The problem is easily summarized. Money was once rooted in a scarce commodity like gold or silver. It could not be manufactured by governments. In the late eighteenth and in the nineteenth centuries, there were many debates about the first and second Bank of the United States. In 1913, Congress created the Federal Reserve with the power to print new money. 

This allowed government to pay for wars and welfare, but it also generated economic instability with booms and busts…. Since 1971, the dollar is not redeemable in anything but itself.
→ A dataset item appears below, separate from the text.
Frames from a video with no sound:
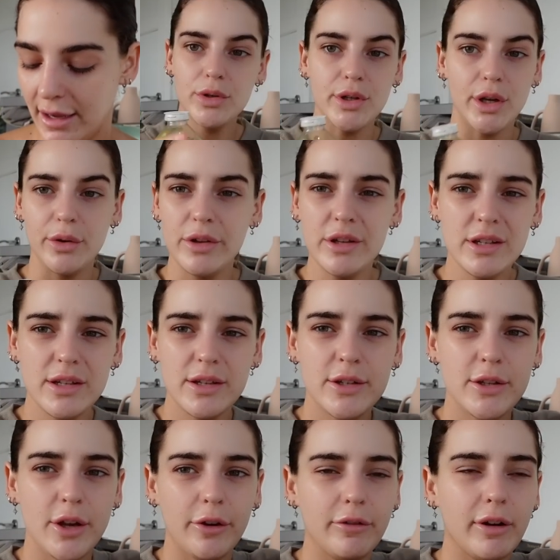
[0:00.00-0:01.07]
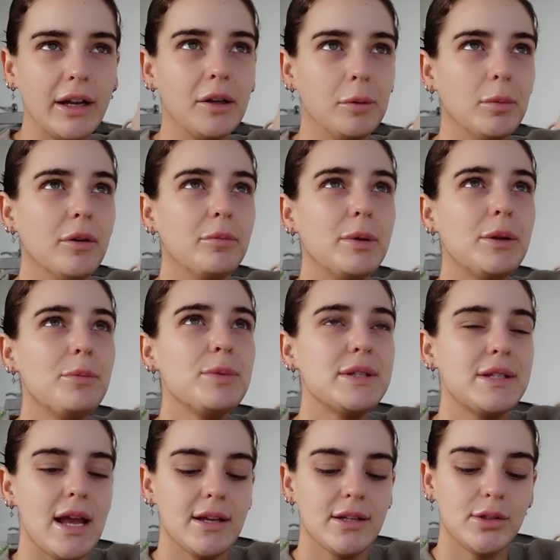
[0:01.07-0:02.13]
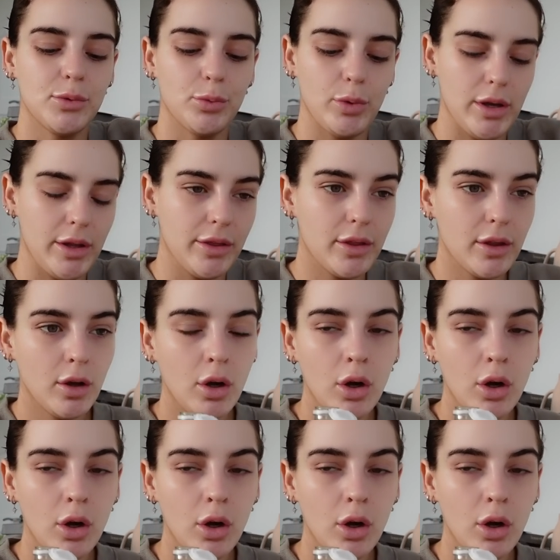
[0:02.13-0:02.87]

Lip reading: So this is so random, but I've been obsessed with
It is nothing but a symbol, and there are no limits on the number of dollars government and the Fed can create.

The result has been an unchecked expansion of the state and a brutal and long inflation that has reduced our living standards in deceptive ways.

None of the other candidates scheduled to appear on the tour has come out explicitly in favor of a reattachment of the dollar to specie. Michele Bachmann, for example, told a Minnesota newspaper that she would take a close look at the gold standard issue. Bachmann has become a darling of the Tea Party movement, but several statements have revealed her to be short on steak and long on sizzle.

The dearth of candidate guts on the gold issue has not escaped the notice of the tour sponsors. But Jeff Bell, policy director for American Principles in Action, reckons that candidates courting the backing of the grassroots activists may warm up to the issue once they see the depth of support for it among the faithful.

We think that the candidates will respond to an interest on the part of the voters and thats what we are really out to do, he said.

The Iowa Tea Party Bus Tour begins June 13 in Council Bluffs and ends on July 2 in Des Moines, where Rick Santorum and Newt Gingrich are scheduled to speak.